Work instruction —
Each line of the records needs to be written out exactly, with any image left out.

Items from a dataset:
====================

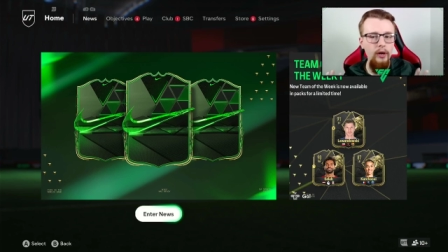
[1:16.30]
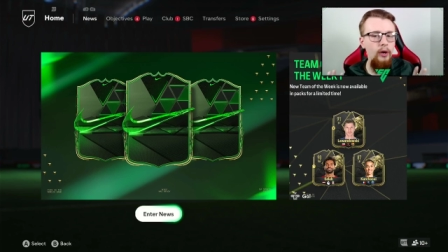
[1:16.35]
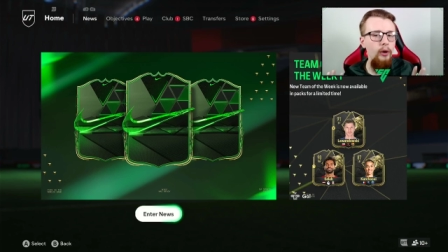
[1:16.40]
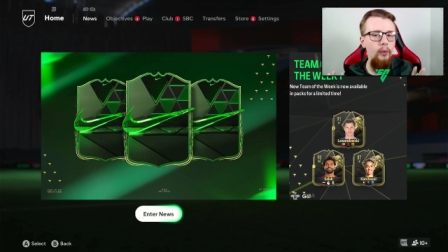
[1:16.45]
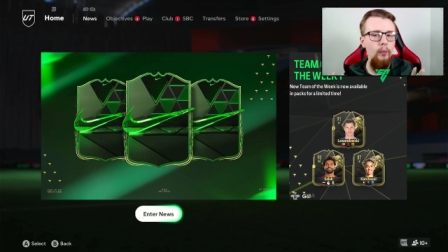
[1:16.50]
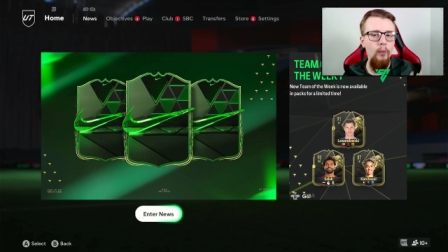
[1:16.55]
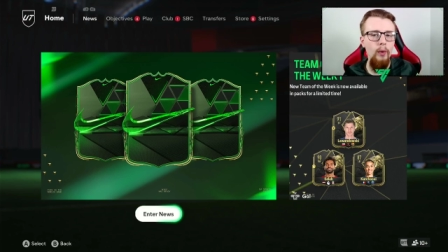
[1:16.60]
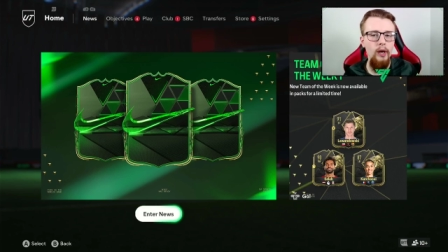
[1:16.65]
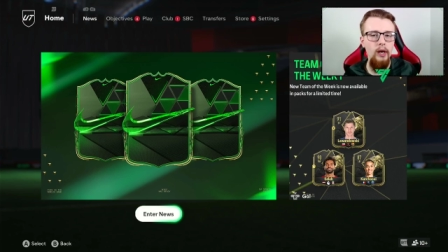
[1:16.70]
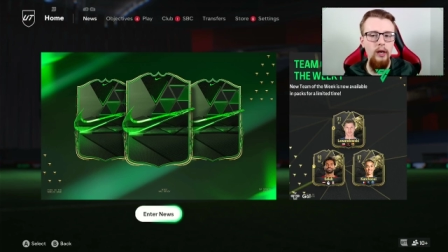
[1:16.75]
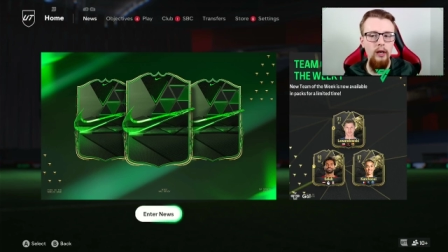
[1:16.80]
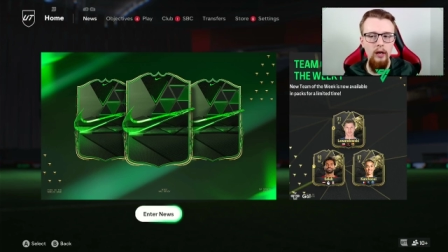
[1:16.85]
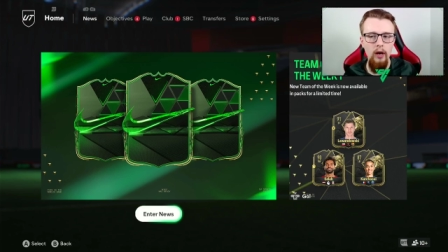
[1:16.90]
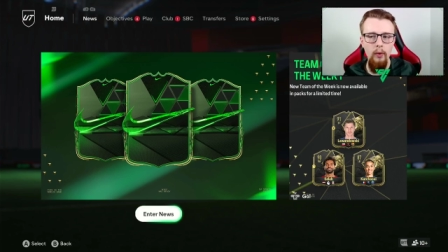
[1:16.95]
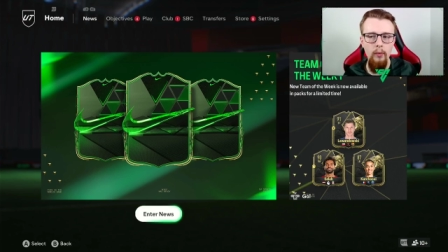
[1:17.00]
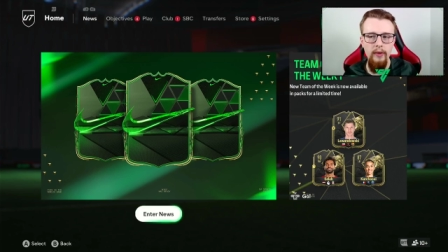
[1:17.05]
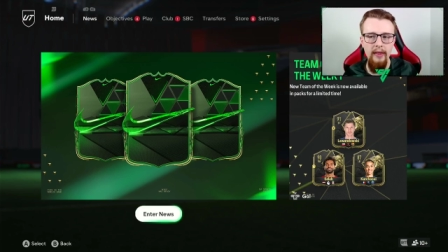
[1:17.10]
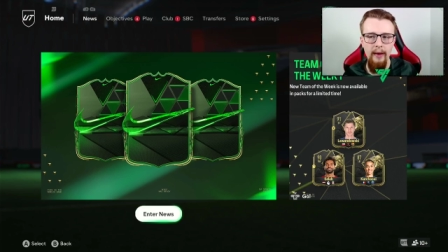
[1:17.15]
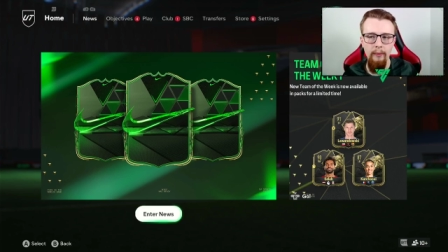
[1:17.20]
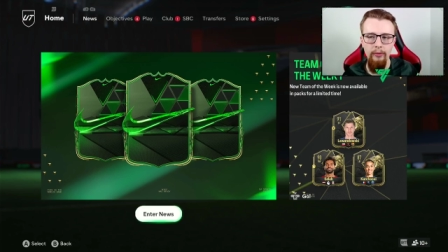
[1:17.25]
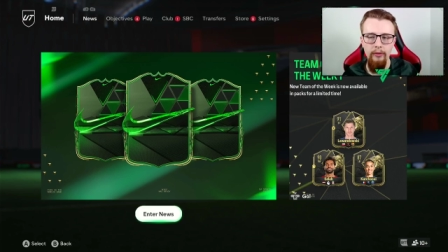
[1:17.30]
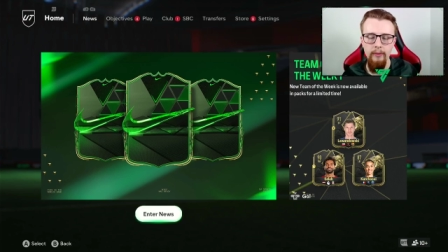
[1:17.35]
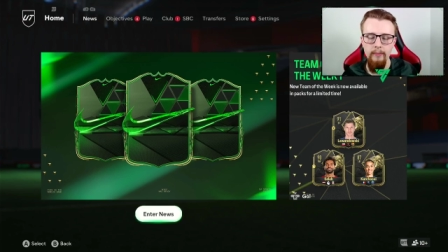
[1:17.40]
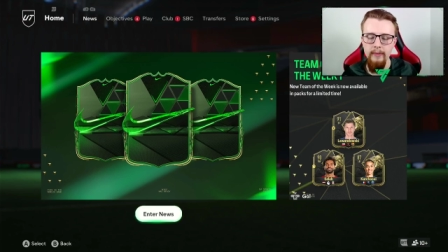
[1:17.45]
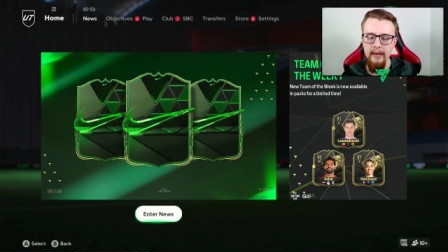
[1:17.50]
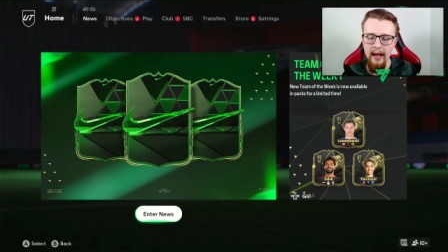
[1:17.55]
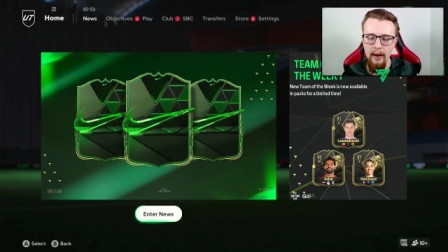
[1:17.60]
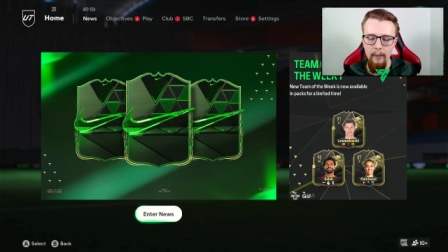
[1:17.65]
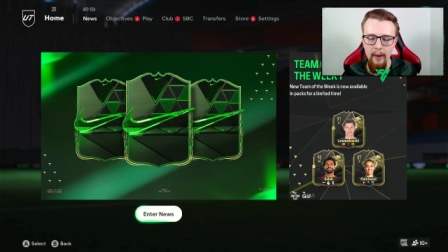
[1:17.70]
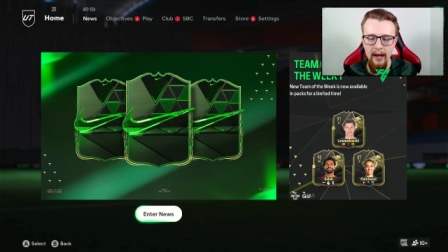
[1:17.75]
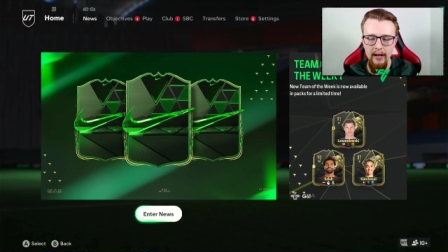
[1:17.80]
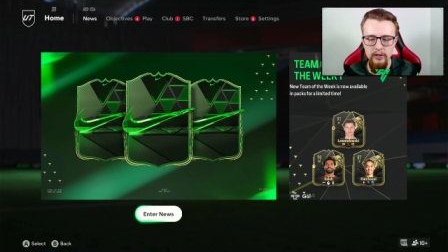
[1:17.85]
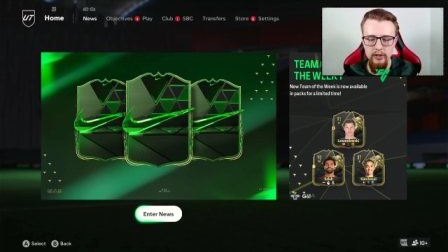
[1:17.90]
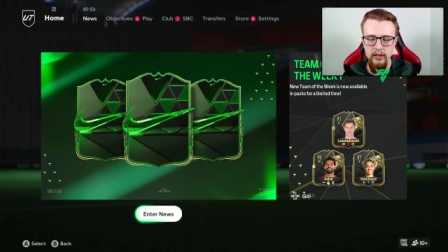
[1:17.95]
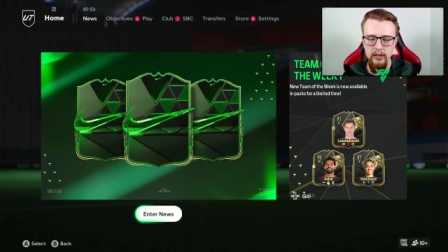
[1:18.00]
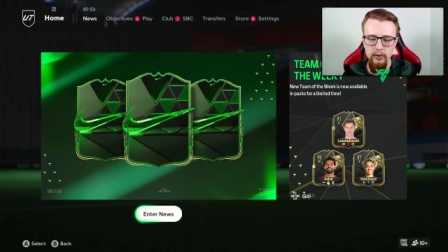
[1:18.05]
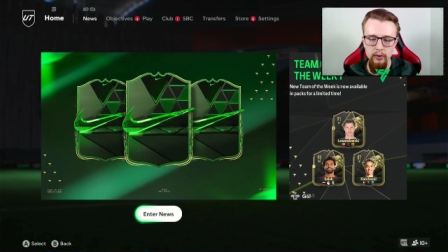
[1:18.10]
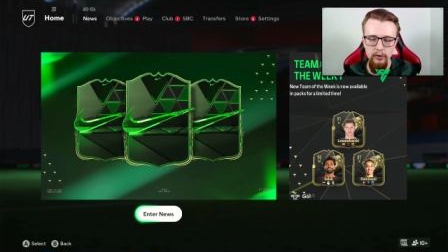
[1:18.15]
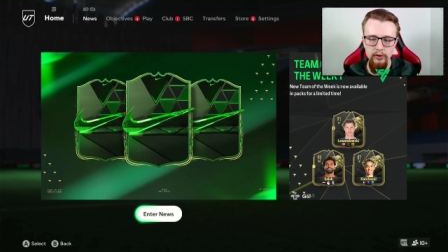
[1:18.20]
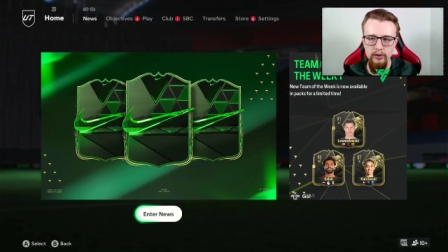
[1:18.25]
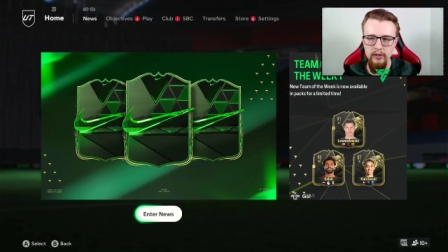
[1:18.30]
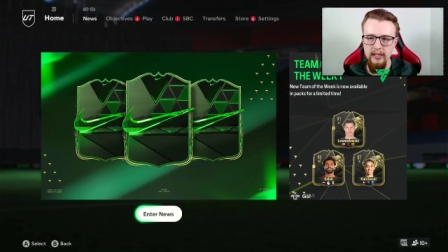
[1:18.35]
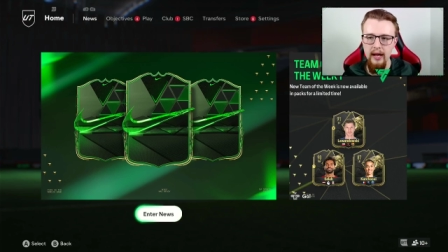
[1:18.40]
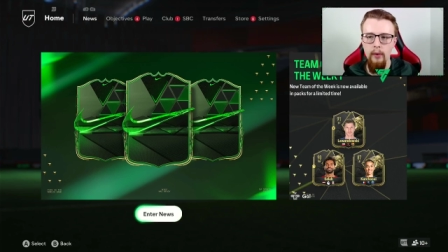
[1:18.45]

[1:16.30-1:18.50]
we're going to go without them. Now, as you can also tell,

====================

Written response —
[1:16.30]
[1:16.35]
[1:16.40]
[1:16.45]
[1:16.50]
[1:16.55]
[1:16.60]
[1:16.65]
[1:16.70]
[1:16.75]
[1:16.80]
[1:16.85]
[1:16.90]
[1:16.95]
[1:17.00]
[1:17.05]
[1:17.10]
[1:17.15]
[1:17.20]
[1:17.25]
[1:17.30]
[1:17.35]
[1:17.40]
[1:17.45]
[1:17.50]
[1:17.55]
[1:17.60]
[1:17.65]
[1:17.70]
[1:17.75]
[1:17.80]
[1:17.85]
[1:17.90]
[1:17.95]
[1:18.00]
[1:18.05]
[1:18.10]
[1:18.15]
[1:18.20]
[1:18.25]
[1:18.30]
[1:18.35]
[1:18.40]
[1:18.45]

[1:16.30-1:18.50]
we're going to go without them. Now, as you can also tell,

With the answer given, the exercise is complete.